I have not yet had a chance to blog on Judge Sarah Evans Barker’s intriguing Hallows lecture, but I have always been a bit uneasy about judges advocating abandonment of the traditional tools of the trade when they lead to a result that does not “make sense” or is “unworkable.” I don’t say that it can never be done (as Justice Scalia has said, “I, too, am a sinner”), but it is a principle with no readily defined stopping point.

So what, you may ask, does this have to do with Attorney General Van Hollen’s Advisory Memorandum stating that there is a constitutional right to openly carry firearms?  Well, there is a history.  In 1998, the voters amended the Wisconsin Constitution to create an very broad right to “keep and bear arms for security, defense, hunting, recreation or any other lawful purpose.”  This is, to put it mildly, in tension with Wisconsin’s extraordinarily broad prohibition of concealed carry.  There are virtually no exceptions, and there is no provision for the issuance of permits.

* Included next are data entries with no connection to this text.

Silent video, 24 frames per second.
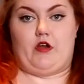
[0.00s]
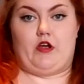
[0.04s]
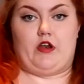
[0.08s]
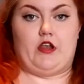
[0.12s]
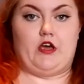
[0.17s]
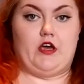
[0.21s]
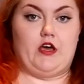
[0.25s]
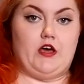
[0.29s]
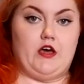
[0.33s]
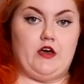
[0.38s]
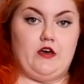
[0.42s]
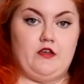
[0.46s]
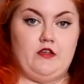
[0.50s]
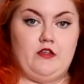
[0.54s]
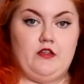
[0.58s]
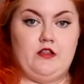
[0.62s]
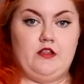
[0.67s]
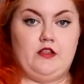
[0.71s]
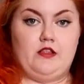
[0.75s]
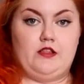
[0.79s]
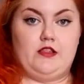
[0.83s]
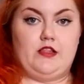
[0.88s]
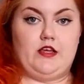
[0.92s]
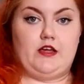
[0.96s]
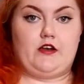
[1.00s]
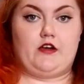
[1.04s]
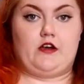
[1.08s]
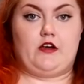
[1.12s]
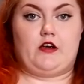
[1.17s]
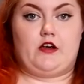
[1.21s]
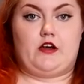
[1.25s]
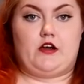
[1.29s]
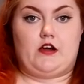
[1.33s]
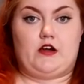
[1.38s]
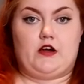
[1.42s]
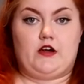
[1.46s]
we're gonna let
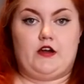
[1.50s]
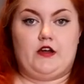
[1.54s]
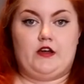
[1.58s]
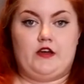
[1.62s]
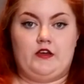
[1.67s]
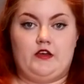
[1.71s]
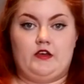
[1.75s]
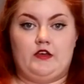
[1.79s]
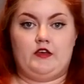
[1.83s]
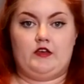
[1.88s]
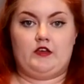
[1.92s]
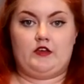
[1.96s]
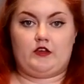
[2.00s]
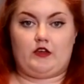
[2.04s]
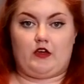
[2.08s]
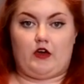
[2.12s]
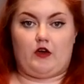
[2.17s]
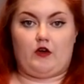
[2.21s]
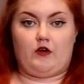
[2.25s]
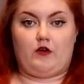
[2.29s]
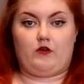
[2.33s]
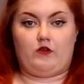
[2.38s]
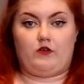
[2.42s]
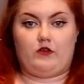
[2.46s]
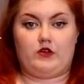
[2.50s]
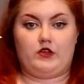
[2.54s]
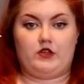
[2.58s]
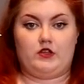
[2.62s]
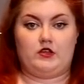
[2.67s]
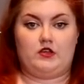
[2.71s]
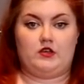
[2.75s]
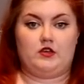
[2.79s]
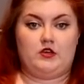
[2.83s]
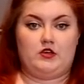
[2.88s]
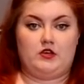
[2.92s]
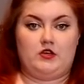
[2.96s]
her go
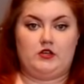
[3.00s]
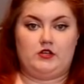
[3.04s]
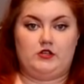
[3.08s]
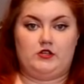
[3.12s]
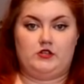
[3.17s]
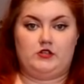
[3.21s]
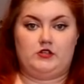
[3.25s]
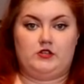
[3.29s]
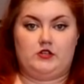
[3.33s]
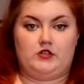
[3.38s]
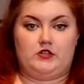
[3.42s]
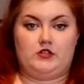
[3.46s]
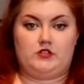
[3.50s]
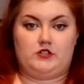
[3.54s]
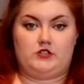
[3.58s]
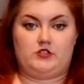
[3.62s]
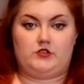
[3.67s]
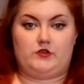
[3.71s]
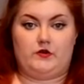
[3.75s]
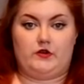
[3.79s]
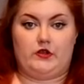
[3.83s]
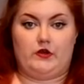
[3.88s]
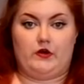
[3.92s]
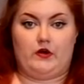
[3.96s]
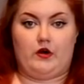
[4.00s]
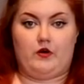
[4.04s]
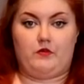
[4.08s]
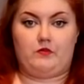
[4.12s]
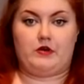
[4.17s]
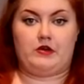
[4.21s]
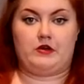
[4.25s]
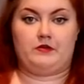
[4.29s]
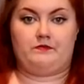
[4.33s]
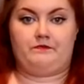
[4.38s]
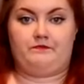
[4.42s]
to a new home.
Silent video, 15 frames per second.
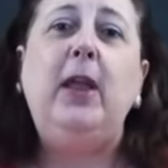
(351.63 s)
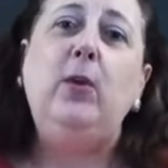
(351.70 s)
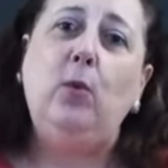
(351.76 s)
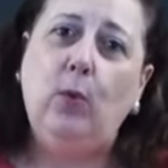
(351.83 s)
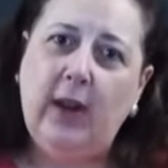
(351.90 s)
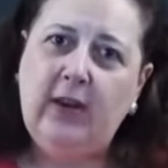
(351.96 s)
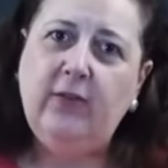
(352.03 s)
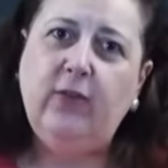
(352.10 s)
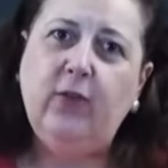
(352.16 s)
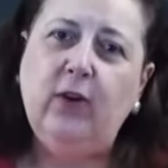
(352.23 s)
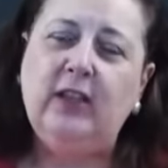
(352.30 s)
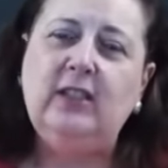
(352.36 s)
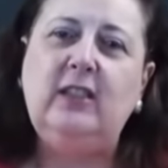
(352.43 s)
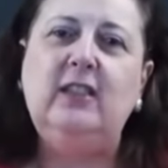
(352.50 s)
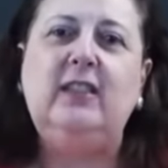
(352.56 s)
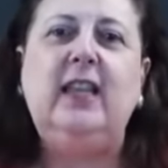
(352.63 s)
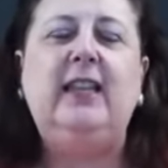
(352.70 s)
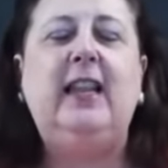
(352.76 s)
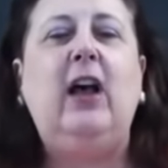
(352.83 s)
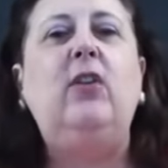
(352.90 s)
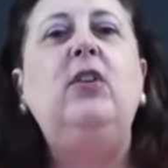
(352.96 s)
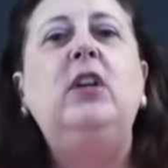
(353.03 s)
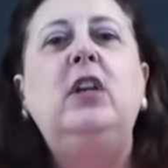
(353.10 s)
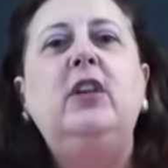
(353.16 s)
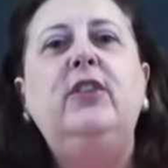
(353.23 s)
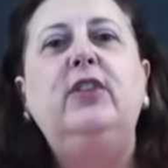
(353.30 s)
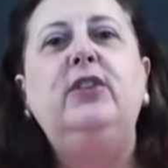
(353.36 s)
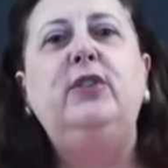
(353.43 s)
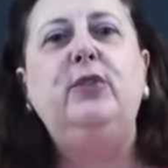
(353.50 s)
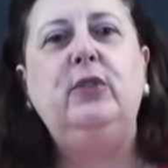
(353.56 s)
and wait for us to send out
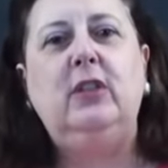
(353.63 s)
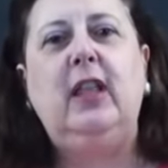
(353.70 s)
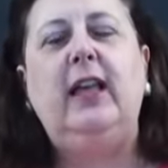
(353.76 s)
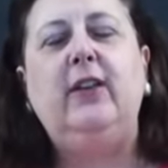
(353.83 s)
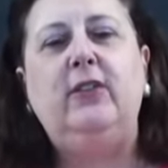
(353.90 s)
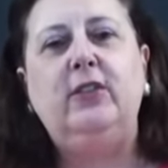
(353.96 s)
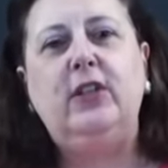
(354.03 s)
the newsletter.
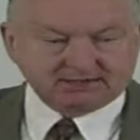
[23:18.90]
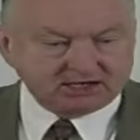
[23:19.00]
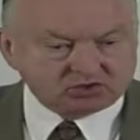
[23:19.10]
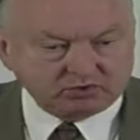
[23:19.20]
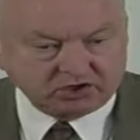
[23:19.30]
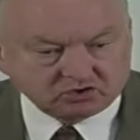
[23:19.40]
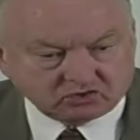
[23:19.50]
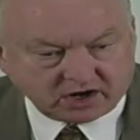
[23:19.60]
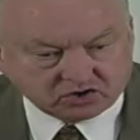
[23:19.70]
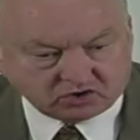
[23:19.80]
that's where your
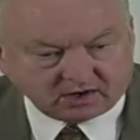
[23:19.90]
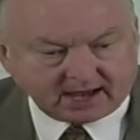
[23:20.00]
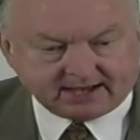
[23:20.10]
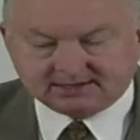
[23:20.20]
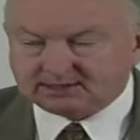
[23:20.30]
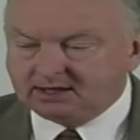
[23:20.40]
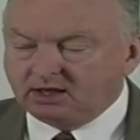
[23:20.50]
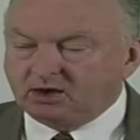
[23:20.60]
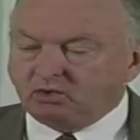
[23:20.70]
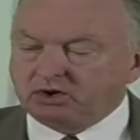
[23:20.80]
treasure lies.
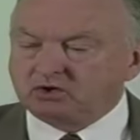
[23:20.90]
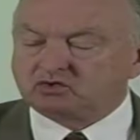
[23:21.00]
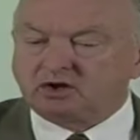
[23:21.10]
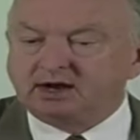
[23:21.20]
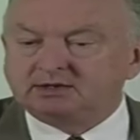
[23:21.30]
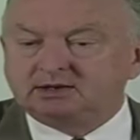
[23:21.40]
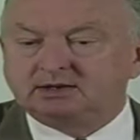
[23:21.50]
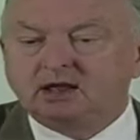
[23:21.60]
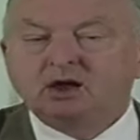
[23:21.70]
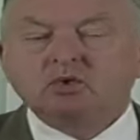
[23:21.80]
What
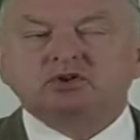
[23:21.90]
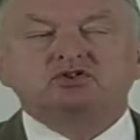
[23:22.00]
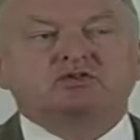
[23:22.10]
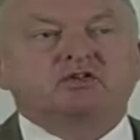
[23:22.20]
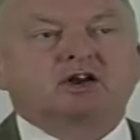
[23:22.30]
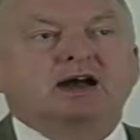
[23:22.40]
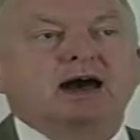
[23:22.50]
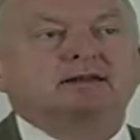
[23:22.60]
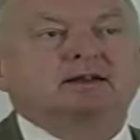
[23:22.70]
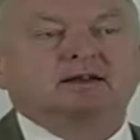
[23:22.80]
you've
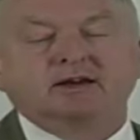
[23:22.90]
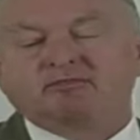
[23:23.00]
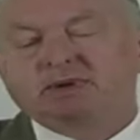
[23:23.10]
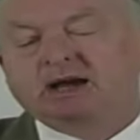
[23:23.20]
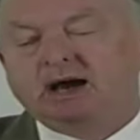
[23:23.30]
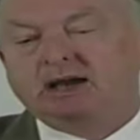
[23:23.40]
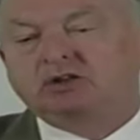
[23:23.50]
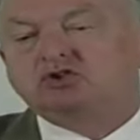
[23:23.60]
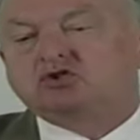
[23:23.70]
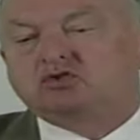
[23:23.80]
forgotten and left behind is your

When first faced with this conflict, the Wisconsin Supreme Court observed that it was “anomalous.” One might have expected that the anomaly would have been eliminated by declaring the statute to be unconstitutional in its overbreadth and placing the onus on the legislature to draft a more carefully tailored law. But the court, apparently concerned about unlimited concealed carry, did not do so.

Rather, it decided to proceed on a case-by-case basis, deciding when the need for security was compelling enough to result in constitutional protection for concealed carry. Briefly (and at the risk of some oversimplification), you can conceal your weapon if you run a store in a high-crime area, but not if you transport money to the bank in a small town and not if you simply live and travel in a high crime area.

In so holding, the court emphasized the particular problems associated with concealment and noted that a gun owner has other options.

And, if General Van Hollen is right, so she does. If I am concerned for my safety (I am not) when I walk my three enormous but pacifist Golden Retrievers, I can holster my Ruger SR9 and go sauntering down the trail. Although Van Hollen does not cite the court’s concealed-carry trilogy, and it is quite possible that Art. I, sec. 25 would protect open carry even in their absence, any other outcome would have almost read the constitutional protection out of the constitution.

But is this the best outcome? Rather than rewrite the concealed-carry statute by finding constitutionally compelled exceptions, wouldn’t it have been better to strike down the statute and force the legislature to pass a concealed-carry regime that would have passed constitutional muster? Such a scheme might have permitted concealed carry for those who obtain the proper training (guns are dangerous; if you buy one without proper training, you’re crazy) and enact appropriate time, place and manner restrictions.